内田樹さんという方のところから。(例のごとくsargasso経由)

内田樹の研究室: 東京出稼ぎツァー
 http://blog.tatsuru.com/archives/001625.php

レヴィ=ストロースは交換とは「交換当事者双方において、二重化された表象が共有されること」というふうに定義していた。
「二重化」という語の意味がこれまでずっとわからなかった。
ライブドアの堀江元社長の「金で買えないものはない」というメッセージが多くの若者たちに好意的に受け止められたという出来事の意味について話しているうちに、そのことがわかった。
「金で買えないものはない」というスキームの「内側」にいる限り、すべては等価交換であって、贈与の余地はない。
けれども、「金で買えないものはない」というメッセージそのものは「金では買えない」
もし、誰か「ホリエくん、どうもその言い分がわしゃ気に入らんのだ。

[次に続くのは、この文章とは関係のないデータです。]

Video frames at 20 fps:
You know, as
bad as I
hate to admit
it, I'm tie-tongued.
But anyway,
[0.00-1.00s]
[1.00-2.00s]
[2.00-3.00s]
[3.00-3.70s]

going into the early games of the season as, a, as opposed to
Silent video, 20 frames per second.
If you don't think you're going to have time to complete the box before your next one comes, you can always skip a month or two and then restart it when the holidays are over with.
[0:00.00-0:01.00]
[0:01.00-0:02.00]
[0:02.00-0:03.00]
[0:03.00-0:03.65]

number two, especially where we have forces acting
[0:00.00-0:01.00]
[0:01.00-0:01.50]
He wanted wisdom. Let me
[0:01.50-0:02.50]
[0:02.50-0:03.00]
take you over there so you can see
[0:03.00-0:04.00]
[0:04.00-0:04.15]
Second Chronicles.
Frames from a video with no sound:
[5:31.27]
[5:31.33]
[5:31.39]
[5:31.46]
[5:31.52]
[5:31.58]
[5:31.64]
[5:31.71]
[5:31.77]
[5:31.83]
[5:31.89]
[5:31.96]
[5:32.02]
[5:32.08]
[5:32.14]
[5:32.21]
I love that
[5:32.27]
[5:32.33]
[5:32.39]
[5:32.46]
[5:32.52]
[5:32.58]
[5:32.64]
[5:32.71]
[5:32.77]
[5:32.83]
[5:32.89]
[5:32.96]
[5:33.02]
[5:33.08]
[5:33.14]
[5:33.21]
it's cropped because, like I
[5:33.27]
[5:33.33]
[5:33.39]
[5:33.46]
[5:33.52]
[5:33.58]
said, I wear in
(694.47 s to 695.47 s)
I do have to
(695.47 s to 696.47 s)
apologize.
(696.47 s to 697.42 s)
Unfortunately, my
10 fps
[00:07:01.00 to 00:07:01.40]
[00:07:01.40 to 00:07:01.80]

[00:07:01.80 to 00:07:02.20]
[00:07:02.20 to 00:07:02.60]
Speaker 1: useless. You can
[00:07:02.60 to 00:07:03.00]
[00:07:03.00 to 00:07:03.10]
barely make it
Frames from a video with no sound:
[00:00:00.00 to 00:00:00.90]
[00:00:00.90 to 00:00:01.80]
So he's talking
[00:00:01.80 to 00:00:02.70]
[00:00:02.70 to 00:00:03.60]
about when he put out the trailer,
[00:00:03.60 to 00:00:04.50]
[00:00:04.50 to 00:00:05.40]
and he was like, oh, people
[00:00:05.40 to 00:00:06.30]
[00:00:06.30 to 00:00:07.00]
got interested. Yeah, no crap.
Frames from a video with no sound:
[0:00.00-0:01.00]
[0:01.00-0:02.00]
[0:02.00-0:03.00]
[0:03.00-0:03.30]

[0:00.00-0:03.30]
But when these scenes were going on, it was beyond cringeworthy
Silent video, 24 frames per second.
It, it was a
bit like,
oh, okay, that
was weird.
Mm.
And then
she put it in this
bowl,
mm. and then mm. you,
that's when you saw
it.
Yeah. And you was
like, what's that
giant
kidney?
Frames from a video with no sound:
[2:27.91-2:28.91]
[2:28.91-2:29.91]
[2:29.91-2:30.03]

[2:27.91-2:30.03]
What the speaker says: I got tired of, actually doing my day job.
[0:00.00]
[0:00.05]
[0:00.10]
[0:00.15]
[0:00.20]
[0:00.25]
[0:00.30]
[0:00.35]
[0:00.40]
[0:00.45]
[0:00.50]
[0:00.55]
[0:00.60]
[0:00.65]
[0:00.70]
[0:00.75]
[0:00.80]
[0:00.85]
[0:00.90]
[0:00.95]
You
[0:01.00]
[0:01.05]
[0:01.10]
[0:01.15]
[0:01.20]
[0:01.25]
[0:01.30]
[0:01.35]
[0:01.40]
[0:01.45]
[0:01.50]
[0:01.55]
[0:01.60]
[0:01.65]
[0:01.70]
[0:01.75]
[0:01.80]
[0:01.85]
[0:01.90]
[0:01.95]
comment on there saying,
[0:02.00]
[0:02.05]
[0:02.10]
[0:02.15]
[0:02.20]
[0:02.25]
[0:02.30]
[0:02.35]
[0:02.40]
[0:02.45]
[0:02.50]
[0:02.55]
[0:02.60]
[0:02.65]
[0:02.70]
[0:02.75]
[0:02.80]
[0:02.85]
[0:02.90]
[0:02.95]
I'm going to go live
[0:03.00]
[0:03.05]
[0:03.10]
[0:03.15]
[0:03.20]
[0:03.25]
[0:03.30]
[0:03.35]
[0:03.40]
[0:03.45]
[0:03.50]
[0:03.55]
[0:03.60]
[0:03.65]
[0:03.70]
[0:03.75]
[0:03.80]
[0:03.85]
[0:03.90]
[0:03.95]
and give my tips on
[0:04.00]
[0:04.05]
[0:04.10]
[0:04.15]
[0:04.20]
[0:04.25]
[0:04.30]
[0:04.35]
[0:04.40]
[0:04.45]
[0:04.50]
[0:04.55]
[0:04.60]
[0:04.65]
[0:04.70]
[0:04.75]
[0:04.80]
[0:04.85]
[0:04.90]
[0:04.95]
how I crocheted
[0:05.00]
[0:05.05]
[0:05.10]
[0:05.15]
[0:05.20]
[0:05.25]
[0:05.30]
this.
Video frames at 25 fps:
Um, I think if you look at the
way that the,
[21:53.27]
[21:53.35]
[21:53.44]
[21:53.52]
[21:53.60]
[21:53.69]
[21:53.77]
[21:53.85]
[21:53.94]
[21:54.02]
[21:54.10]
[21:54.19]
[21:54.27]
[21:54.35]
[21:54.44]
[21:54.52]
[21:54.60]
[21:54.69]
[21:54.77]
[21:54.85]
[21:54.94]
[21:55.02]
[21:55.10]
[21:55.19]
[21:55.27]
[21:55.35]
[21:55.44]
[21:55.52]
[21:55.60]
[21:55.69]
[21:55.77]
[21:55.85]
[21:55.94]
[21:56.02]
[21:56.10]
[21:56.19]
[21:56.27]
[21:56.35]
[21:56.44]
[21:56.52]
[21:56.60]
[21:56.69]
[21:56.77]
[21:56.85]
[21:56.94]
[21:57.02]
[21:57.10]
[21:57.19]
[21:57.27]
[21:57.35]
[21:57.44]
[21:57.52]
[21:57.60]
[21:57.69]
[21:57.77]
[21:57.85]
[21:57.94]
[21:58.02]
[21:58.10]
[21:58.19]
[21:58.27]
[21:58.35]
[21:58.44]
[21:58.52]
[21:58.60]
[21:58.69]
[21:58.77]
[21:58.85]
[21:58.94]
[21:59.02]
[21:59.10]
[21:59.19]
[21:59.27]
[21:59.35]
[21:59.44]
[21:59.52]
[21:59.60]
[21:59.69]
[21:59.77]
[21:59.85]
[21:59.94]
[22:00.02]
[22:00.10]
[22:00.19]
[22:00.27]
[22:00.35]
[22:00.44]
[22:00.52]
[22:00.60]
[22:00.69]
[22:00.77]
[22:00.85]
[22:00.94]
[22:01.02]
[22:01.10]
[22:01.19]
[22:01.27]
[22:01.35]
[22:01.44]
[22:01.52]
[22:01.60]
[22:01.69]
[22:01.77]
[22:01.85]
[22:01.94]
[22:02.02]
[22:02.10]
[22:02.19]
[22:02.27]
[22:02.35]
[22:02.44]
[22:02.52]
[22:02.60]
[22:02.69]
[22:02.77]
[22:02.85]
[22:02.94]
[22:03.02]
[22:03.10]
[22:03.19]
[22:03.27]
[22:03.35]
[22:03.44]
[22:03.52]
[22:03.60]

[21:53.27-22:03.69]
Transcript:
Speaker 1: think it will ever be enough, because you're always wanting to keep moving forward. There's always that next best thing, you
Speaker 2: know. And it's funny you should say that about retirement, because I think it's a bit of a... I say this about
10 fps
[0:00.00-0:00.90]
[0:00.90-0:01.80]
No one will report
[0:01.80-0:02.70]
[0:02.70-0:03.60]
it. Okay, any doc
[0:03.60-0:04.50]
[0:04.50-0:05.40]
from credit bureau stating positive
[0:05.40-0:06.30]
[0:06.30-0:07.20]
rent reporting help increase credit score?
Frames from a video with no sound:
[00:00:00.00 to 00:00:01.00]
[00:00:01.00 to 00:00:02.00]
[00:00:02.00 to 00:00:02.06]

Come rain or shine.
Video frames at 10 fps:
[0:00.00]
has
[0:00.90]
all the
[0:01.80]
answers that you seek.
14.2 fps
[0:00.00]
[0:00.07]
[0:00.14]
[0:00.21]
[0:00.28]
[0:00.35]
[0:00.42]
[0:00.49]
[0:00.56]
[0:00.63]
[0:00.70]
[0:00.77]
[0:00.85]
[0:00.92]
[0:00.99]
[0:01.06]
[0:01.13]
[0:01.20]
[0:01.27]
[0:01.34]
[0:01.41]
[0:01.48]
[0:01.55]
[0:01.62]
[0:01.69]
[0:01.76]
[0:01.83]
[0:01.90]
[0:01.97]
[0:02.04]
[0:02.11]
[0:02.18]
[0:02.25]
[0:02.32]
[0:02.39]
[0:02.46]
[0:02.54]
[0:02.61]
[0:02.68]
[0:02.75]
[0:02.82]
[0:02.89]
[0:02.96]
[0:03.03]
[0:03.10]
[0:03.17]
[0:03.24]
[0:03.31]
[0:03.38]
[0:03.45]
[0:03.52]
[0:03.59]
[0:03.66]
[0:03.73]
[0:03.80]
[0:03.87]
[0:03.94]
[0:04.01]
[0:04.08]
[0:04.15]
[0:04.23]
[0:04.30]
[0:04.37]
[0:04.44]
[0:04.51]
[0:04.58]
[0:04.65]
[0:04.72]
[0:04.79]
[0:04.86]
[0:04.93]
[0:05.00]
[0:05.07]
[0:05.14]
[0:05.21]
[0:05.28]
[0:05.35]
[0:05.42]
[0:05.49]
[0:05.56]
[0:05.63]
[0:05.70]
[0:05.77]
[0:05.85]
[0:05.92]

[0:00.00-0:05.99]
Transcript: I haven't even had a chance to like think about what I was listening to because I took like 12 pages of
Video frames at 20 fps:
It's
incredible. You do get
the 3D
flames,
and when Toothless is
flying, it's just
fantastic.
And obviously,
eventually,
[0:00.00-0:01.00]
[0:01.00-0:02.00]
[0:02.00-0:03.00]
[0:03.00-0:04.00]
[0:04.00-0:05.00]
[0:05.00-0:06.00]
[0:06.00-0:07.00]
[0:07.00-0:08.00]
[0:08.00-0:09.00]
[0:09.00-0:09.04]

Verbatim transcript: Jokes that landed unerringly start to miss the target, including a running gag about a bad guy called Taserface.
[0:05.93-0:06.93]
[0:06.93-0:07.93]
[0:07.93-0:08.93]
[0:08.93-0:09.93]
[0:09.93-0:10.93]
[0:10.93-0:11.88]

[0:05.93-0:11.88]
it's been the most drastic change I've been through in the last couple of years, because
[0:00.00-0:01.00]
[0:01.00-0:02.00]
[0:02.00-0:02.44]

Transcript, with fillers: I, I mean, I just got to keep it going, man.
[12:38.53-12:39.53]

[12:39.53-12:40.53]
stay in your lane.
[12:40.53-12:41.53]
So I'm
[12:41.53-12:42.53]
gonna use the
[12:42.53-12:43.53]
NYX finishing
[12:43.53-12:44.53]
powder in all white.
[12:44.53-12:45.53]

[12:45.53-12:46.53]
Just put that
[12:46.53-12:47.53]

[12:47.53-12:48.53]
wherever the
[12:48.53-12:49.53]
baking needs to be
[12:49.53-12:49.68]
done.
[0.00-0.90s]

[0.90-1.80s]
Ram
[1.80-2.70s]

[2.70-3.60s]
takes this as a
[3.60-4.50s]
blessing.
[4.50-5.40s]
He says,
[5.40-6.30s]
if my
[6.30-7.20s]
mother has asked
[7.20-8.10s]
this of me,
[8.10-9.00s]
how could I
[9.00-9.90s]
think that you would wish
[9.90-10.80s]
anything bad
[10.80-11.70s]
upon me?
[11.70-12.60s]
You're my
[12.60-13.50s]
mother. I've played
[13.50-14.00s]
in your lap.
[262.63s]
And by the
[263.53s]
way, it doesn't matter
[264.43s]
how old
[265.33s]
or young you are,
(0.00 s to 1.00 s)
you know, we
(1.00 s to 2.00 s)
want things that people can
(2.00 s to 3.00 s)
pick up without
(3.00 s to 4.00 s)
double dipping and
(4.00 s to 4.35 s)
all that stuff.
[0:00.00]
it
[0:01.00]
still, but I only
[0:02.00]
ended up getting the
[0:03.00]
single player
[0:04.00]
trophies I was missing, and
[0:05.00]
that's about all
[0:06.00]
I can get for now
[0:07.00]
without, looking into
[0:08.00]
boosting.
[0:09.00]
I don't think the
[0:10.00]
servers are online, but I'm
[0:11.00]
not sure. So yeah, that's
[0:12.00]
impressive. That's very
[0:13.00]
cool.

どうかね、『金で買えないものもある』というふうにキミの発言を訂正してもらえんじゃろうか。金ならいくらでも出すよ」と堀江くんに提案した場合を想像してほしい。
そのときに、もし「金で買えないものはない」というのが汎通的な真理であると堀江くんが心底確信していたならば、ただちに「へいへい、売りやしょう。で、おいくらまでなら出せます?」と応じることだろう。
けれど、彼はおそらくその「買収交渉」には応じまい。

「金で買えないものはない」というのは彼の「パラダイム」だからである。

(強調はKQZが施した)

なるほどねー。
なんかモヤモヤが取れた感じー。
しかし二重化された表象というのはもとよりそういうものではなかったか。

でも…
値段によっては売ったのではないかとも思うのですよ。
その「値段によっては」の「値段」が法外なものであったとしても、
あるとてつもない閾値の果てであれば何のこともなく平然と売ってしまうはずなのでは、と。
それくらい彼の中にある闇はシンプルで深いものであったのではないかなぁ。